Tom Stoppard’s latest play Leopoldstadt takes its name from the Jewish district of Vienna, and follows the fortunes and fates of an extended Jewish family as they live through the convulsive events of the first half of the twentieth century. As the play begins in 1899, when Vienna had claim to be the cultural capital of Europe, successful Jewish business man Hermann Merz and his family have cause to hope their hard-earned prosperity and security will be long-lasting. Over the next fifty years however we witness their diaspora and decline through the collapse of the Austro-Hungarian empire in the First World War, through the Anschluss in 1938 and the death camps that followed, to 1955 when the world is attempting to process the horror and guilt from the second world war.

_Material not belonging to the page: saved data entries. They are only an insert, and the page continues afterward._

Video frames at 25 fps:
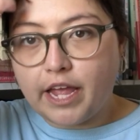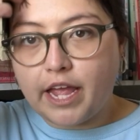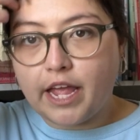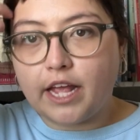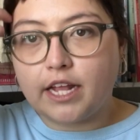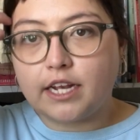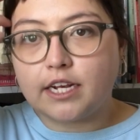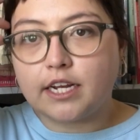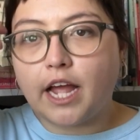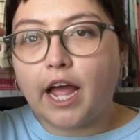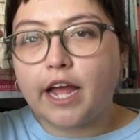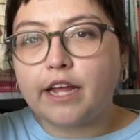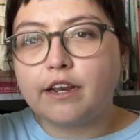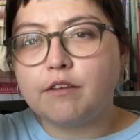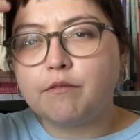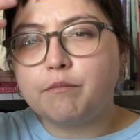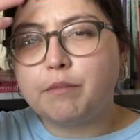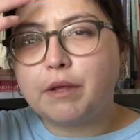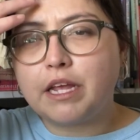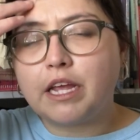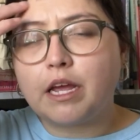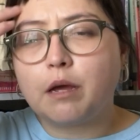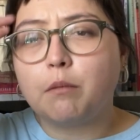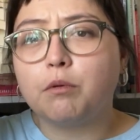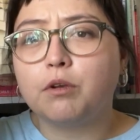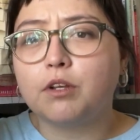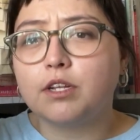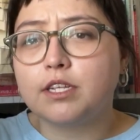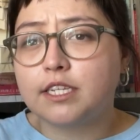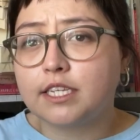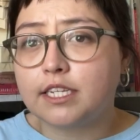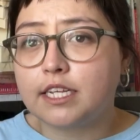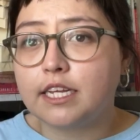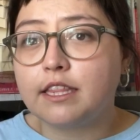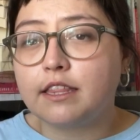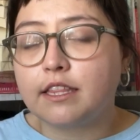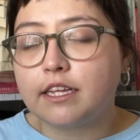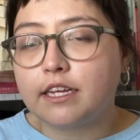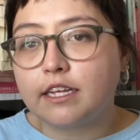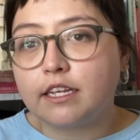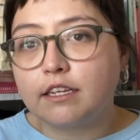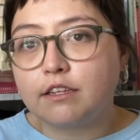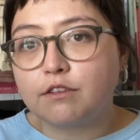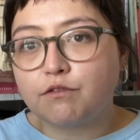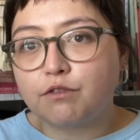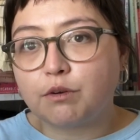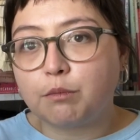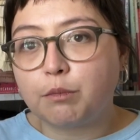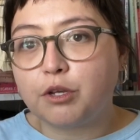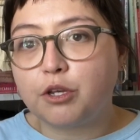and kind of being able to see things
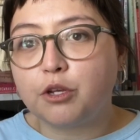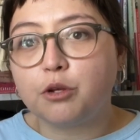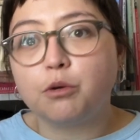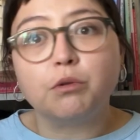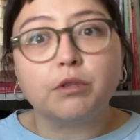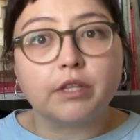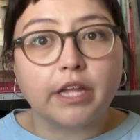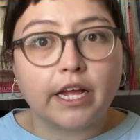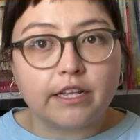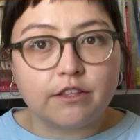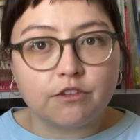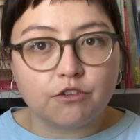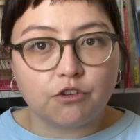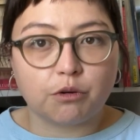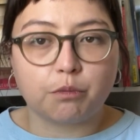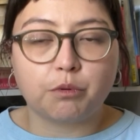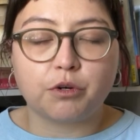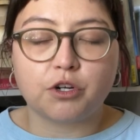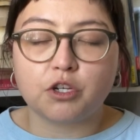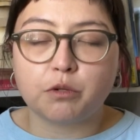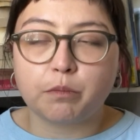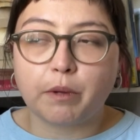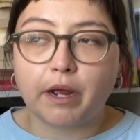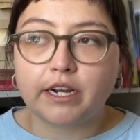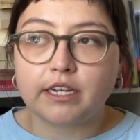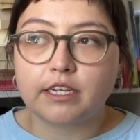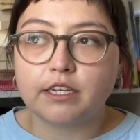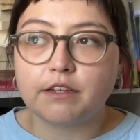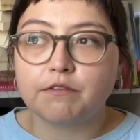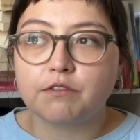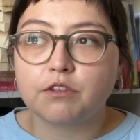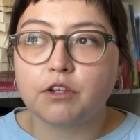from a new lens or perspective.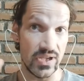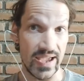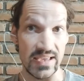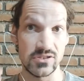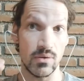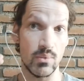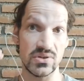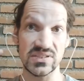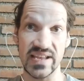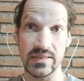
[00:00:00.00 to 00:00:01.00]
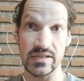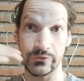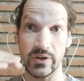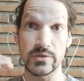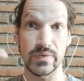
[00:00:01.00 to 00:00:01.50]
Okay, do I want to say this
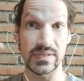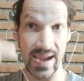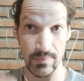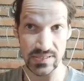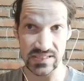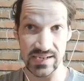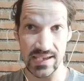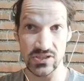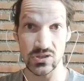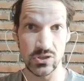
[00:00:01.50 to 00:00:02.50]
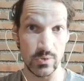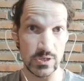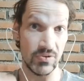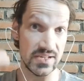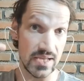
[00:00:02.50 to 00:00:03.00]
phrase with a downwards intonation to
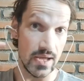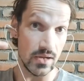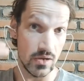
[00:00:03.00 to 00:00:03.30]
expressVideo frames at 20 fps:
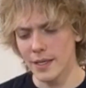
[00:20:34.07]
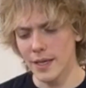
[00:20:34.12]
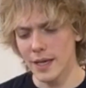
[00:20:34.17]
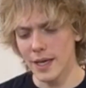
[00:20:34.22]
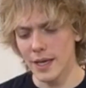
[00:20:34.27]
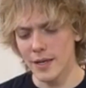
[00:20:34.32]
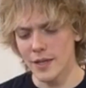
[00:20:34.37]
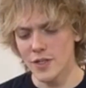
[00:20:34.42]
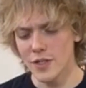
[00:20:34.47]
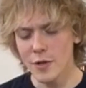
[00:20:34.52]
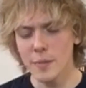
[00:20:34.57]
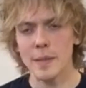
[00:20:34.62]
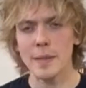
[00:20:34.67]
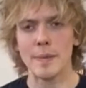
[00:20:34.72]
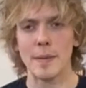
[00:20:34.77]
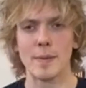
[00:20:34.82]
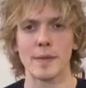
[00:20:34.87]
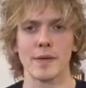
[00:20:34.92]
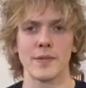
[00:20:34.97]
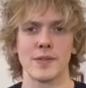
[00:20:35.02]
So many
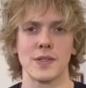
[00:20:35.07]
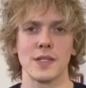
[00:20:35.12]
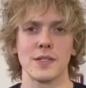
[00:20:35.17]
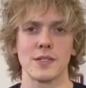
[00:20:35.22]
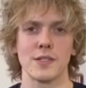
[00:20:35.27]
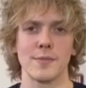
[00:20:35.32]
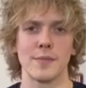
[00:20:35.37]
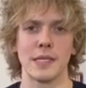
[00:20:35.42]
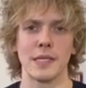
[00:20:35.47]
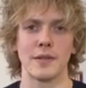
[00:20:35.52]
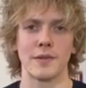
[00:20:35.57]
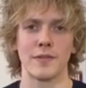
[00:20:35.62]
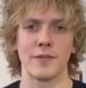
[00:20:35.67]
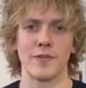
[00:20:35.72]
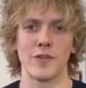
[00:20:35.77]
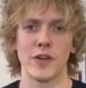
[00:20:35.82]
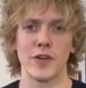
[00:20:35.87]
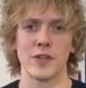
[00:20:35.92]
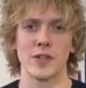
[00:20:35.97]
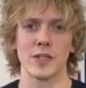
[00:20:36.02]
people have seen so many different
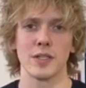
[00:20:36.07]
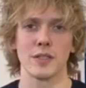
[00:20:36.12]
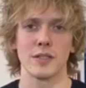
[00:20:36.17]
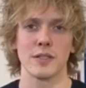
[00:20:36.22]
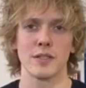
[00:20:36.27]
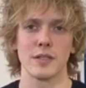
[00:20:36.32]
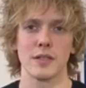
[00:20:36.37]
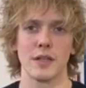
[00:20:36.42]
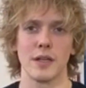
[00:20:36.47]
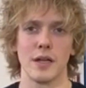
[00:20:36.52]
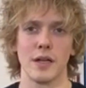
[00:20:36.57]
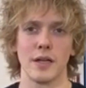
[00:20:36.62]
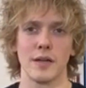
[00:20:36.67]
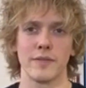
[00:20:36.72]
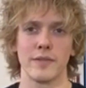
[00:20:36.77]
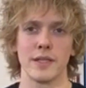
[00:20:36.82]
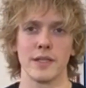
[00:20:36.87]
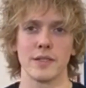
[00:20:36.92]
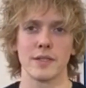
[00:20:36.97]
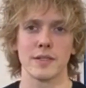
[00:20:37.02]
versions
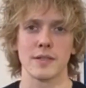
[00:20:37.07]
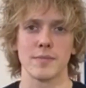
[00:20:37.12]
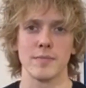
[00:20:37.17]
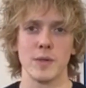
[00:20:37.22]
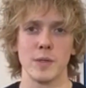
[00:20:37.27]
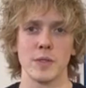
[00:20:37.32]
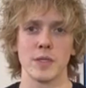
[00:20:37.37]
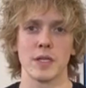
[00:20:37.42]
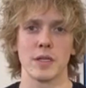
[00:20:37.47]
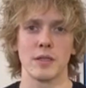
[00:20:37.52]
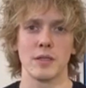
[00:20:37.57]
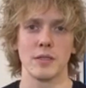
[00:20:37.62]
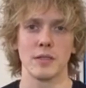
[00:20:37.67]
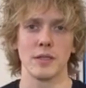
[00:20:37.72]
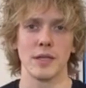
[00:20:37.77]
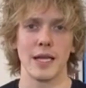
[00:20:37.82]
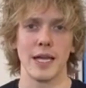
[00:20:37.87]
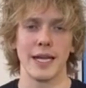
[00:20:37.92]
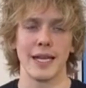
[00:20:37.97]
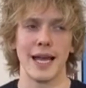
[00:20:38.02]
of this
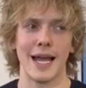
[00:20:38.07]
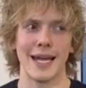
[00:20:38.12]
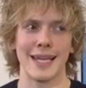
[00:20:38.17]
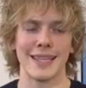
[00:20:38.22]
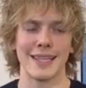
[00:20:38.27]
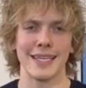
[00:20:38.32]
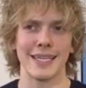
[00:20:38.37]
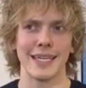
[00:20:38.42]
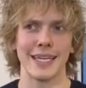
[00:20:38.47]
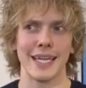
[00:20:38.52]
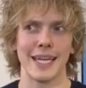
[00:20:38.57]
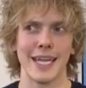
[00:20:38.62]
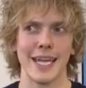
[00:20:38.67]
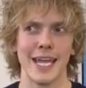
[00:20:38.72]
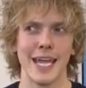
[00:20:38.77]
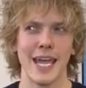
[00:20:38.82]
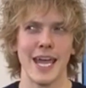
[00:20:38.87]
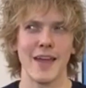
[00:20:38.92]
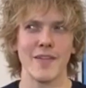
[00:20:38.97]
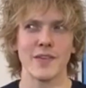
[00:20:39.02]
musical, and I think
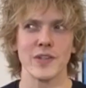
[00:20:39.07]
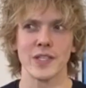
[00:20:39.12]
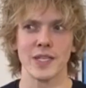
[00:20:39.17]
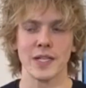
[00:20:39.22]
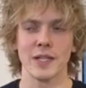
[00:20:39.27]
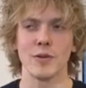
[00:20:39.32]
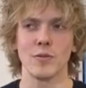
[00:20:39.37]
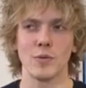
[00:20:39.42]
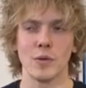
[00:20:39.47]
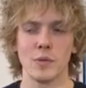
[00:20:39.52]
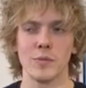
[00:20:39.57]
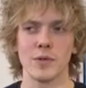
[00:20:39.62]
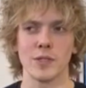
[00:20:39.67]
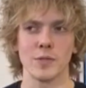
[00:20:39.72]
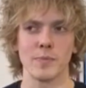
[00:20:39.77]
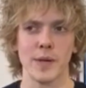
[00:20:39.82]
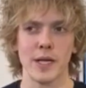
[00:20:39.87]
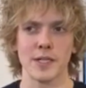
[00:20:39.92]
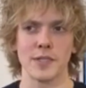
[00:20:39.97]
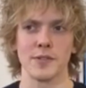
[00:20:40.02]
every single one was
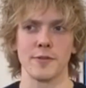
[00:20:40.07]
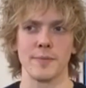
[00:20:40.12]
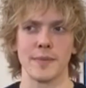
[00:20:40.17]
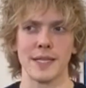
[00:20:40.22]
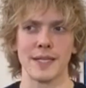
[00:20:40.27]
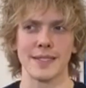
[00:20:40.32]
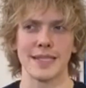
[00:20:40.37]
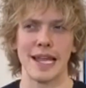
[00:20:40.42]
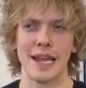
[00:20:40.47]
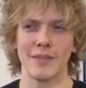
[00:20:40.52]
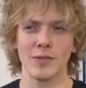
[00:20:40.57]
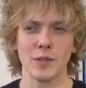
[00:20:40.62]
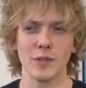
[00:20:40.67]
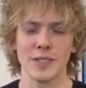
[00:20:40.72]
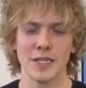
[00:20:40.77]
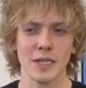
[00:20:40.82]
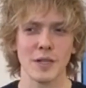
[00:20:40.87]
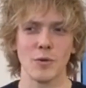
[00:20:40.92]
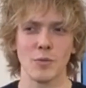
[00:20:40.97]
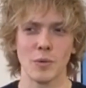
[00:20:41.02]
special because every
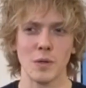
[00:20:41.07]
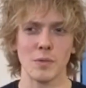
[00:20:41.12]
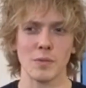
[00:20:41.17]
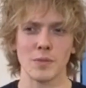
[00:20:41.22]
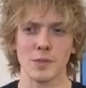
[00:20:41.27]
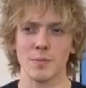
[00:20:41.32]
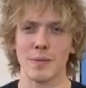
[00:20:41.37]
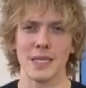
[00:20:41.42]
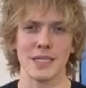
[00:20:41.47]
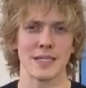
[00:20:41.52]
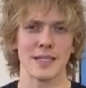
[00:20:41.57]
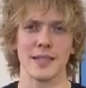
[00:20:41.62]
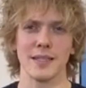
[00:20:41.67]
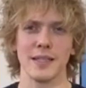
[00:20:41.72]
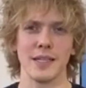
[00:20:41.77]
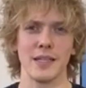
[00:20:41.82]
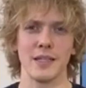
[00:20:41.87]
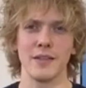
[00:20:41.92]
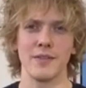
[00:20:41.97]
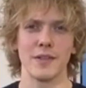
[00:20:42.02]
single one was basically
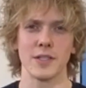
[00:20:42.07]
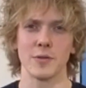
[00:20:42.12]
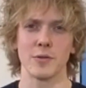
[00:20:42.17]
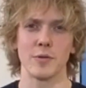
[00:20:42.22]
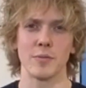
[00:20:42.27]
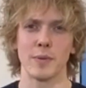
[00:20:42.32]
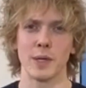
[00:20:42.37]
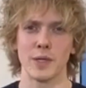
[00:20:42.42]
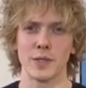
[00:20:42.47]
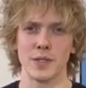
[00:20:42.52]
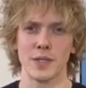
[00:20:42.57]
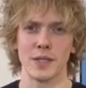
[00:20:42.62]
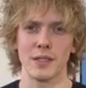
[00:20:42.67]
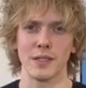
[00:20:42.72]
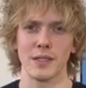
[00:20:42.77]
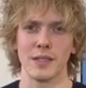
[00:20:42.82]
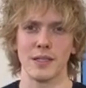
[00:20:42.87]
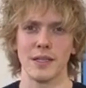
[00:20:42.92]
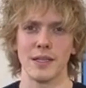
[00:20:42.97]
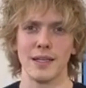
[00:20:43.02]
an individual
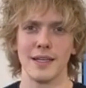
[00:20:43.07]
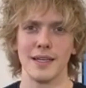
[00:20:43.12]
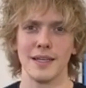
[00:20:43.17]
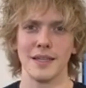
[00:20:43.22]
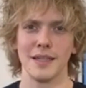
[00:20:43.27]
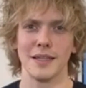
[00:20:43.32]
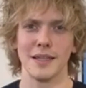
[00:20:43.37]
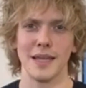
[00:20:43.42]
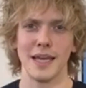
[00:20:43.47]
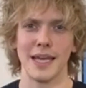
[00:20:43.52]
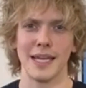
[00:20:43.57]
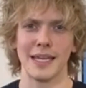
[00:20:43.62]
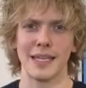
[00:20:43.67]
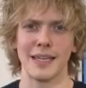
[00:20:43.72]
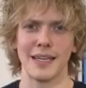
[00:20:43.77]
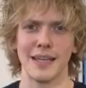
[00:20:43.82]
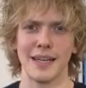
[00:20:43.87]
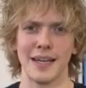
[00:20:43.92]
person that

The play is a sweeping work of history and ideas which addresses profound moral questions of identity, memory and prejudice that remain insistently relevant in our time. It is both intellectually stimulating and piercingly poignant. It is also a very personal play, because it is in part based on Stoppard’s own remarkable family history. He himself was a Jewish refugee, who as a boy fled the Nazis in Czechoslovakia in 1938, escaping finally to England after the war, and where throughout much of his adult life he lived unaware of his Jewish ancestry or the terrible tragedies that befell them.
Tom Stoppard is of course one of the most acclaimed and prolific playwrights of our time, renowned for his intellectual brilliance and wit in plays such as Rosencrantz and Guilderstern are Dead, The Real Inspector Hound, Jumpers, Travesties, Arcadia, The Coast of Utopia and The Hard Problem, to name a selected few. Written as he entered his eighties Leopoldstadt is a towering achievement.
The play opened in London’s West End in January 2020, only to be prematurely closed by the first pandemic lockdown a few weeks later. Happily it has been revived for another London run this Autumn. I’m delighted to be joined in this episode to talk about the play by Patrick Marber, who directed both London productions. Patrick is uniquely qualified to share insights into this play and Stoppard’s work, having also recently directed Travesties in London and New York.